Select all the counties in your service area.
- Once all geographies have been added, click on close panel << button.
- Verify that 5-Year Estimates are still indicated under the table name in the top left and if instead 1-Year Estimates are indicated, click on the Dataset button and reselect 2023 5-Year Estimates.
- To avoid downloading the Margin of Error data, click on the Margin of Error button along the top ribbon before downloading the data.
- Click on the Excel button along the table ribbon to download an Excel version of the table or the CSV button to download a CSV version of the table. If you do not see the Excel or CSV buttons in the top ribbon, click on More Tools at the far right of the ribbon.
- The Excel version is formatted to be more user-friendly and includes an Information tab that provides table details and notes whereas the CSV version includes only unformatted data.
- The CSV version can be easier to work with when you are downloading data for more than one geography as long as they are saved as Excel files after being downloaded in CSV format.
- Open the data file:
- If the numbers downloaded in text format, highlight the relevant cells, right click, and select Convert to Number.
- Focus on the 125 percent of the poverty level row.
Part 3: Combine Data & Create Map:
- Add to the Table with Staff Hours by County:
- Copy the less than 125 percent of poverty level numbers for each county into a new row in the table already created with staff hours.
- Calculate each county’s share of the <125% Poverty Population.

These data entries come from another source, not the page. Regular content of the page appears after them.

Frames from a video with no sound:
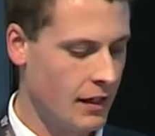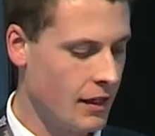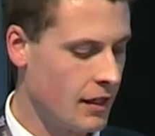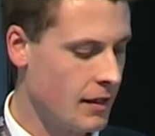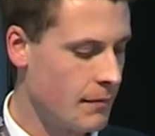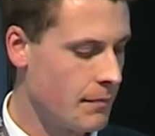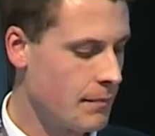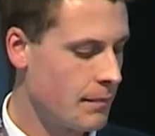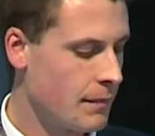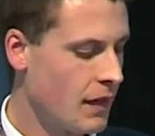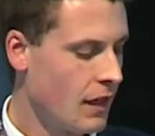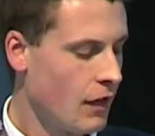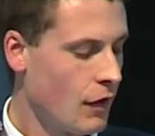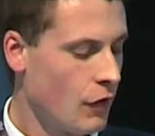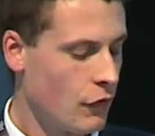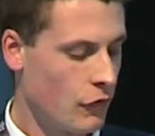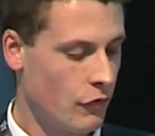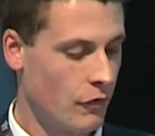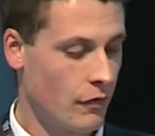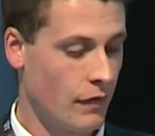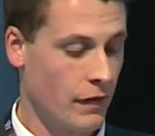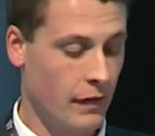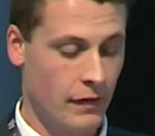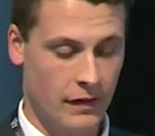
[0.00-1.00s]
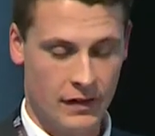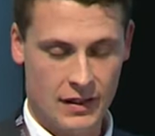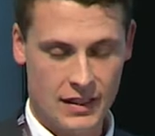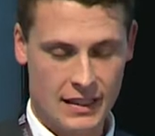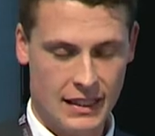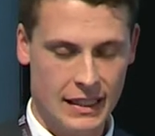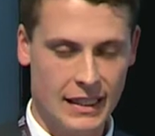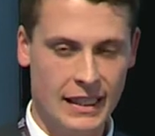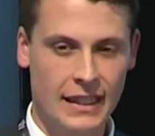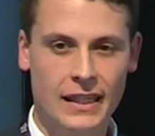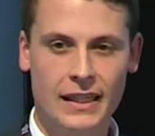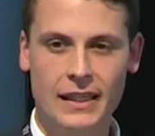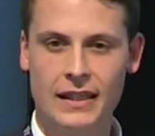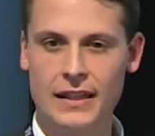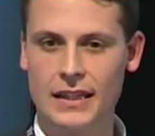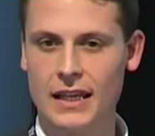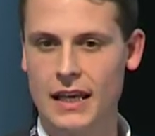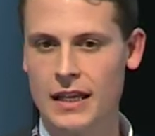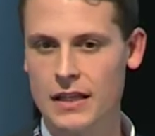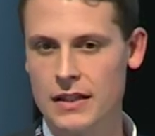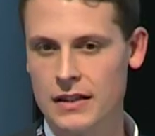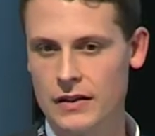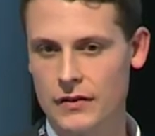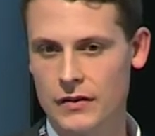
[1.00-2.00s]
Um, there's a link at the
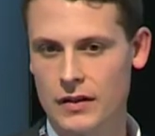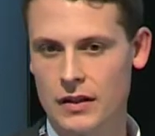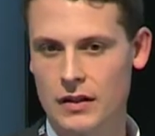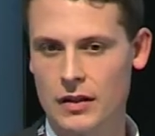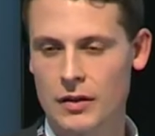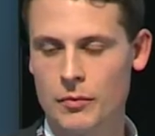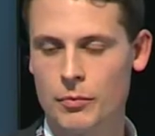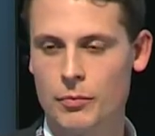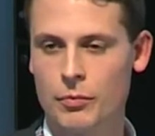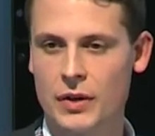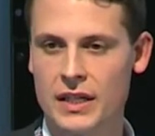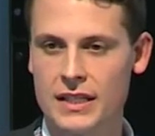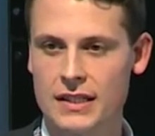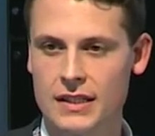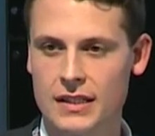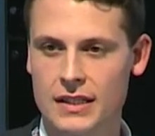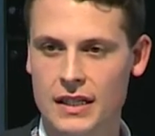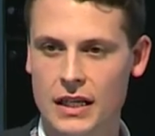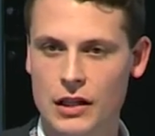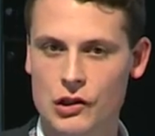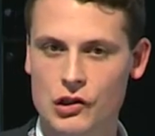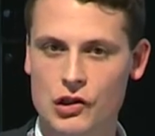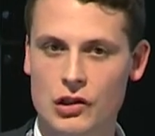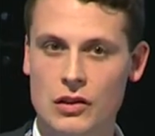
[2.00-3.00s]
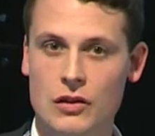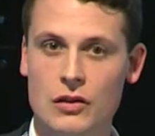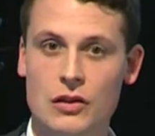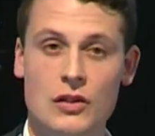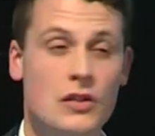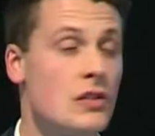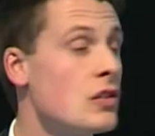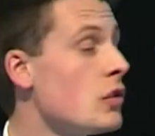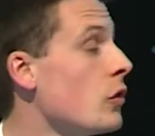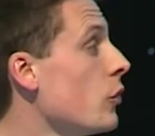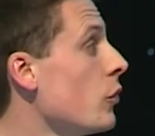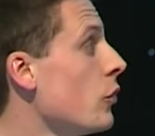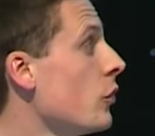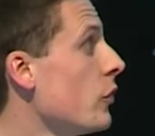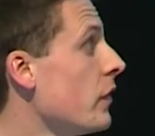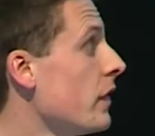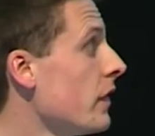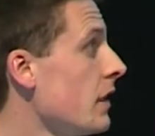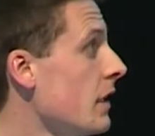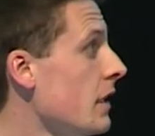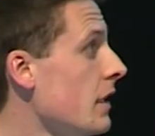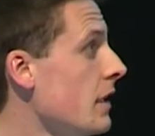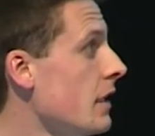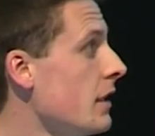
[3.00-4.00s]
end of the presentation to
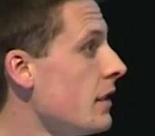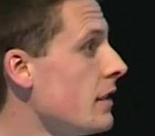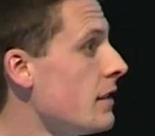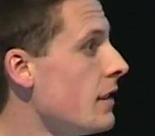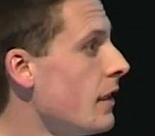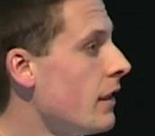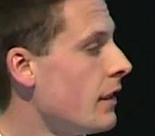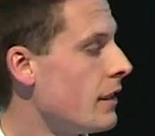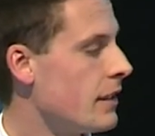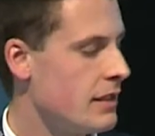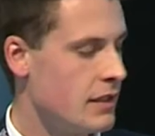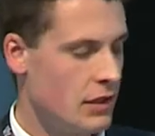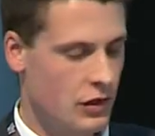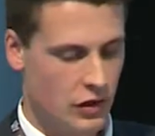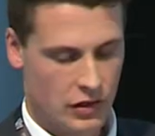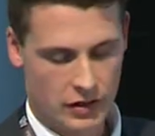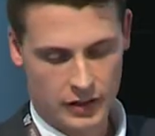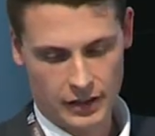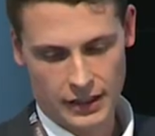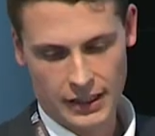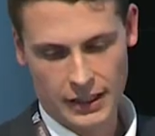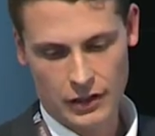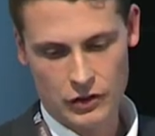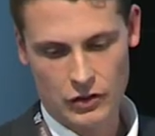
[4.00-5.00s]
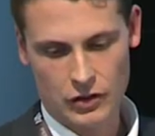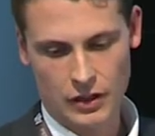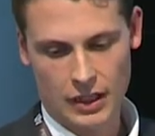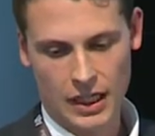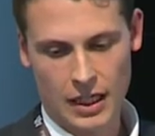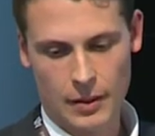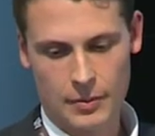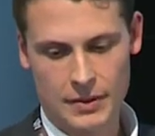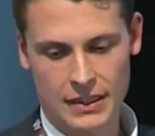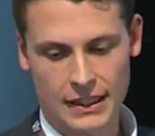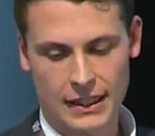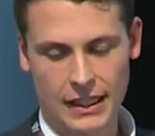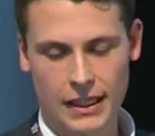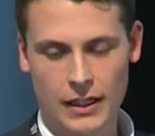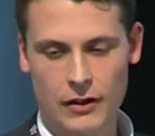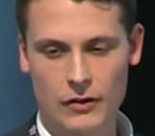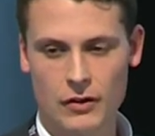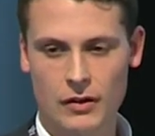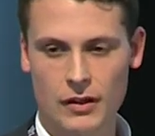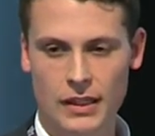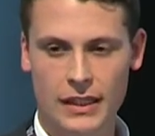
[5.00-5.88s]
the uh, digital natural capital account.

- Calculate each county’s Location Quotient by dividing the share of Total Hours by the share of <125% Poverty Population.
- Create map:
- Highlight the County row and the Location Quotient row in your calculation table and click on Insert-Maps-Filled Maps from the top ribbon.
- Change the Map’s title by simply clicking on “Chart Title” and typing your preferred title.
- Right-click on a shaded county in the map and select Format Data Series.
- Select Map projection (usually Automatic or Mercator) and consider changing Map area to Only regions with data. Leave Map labels set to None.
- Change the Series Color to Diverging (3-color) & Change the Minimum, Midpoint, and Maximum to Numbers and enter 0.75, 1, and 1.25. You may change any of the colors. Select colors that indicate less service than expected for numbers close to the Minimum, expected service for numbers close to the Midpoint, and more service than expected for numbers close to the Maximum.
- To add labels, click the green plus sign in the top right corner of the map and selecting Data Labels in the Chart Elements box. To edit the Data Labels, select More Data Label Options to be taken to the Format Data Labels window.
- Check Category Name and Value and change the Number formatting if needed (county labels (Category Name) are not added to this visual to protect confidential information).
- Highlight any data label or the Legend on the map and change the font from the font options across the top of the Home screen.
Add a note explaining whether the LQs outside of or within the normal/expected range.
Related Questions You May Ask
- Does the geographic concentration of hours worked match the geographic concentration of eligible people, people requesting assistance, and/or people receiving service?
- Identifying concentration allows you to move beyond questions of “high/low” to questions of “more than expected or less than expected”.
- The location quotient is a commonly used measure of concentration, and it can yield important insights into the data.
- Are there communities in your service area generating fewer than expected work hours (LQ <1)? Why might that be?
- Are there communities in your service area generating more than expected work hours (LQ>1)? Do you know why?
- Are levels of concentration throughout your service area (the distribution of LQs on a map) the result of a conscious effort on the part of your organization, or is it simply determined by the population seeking your services?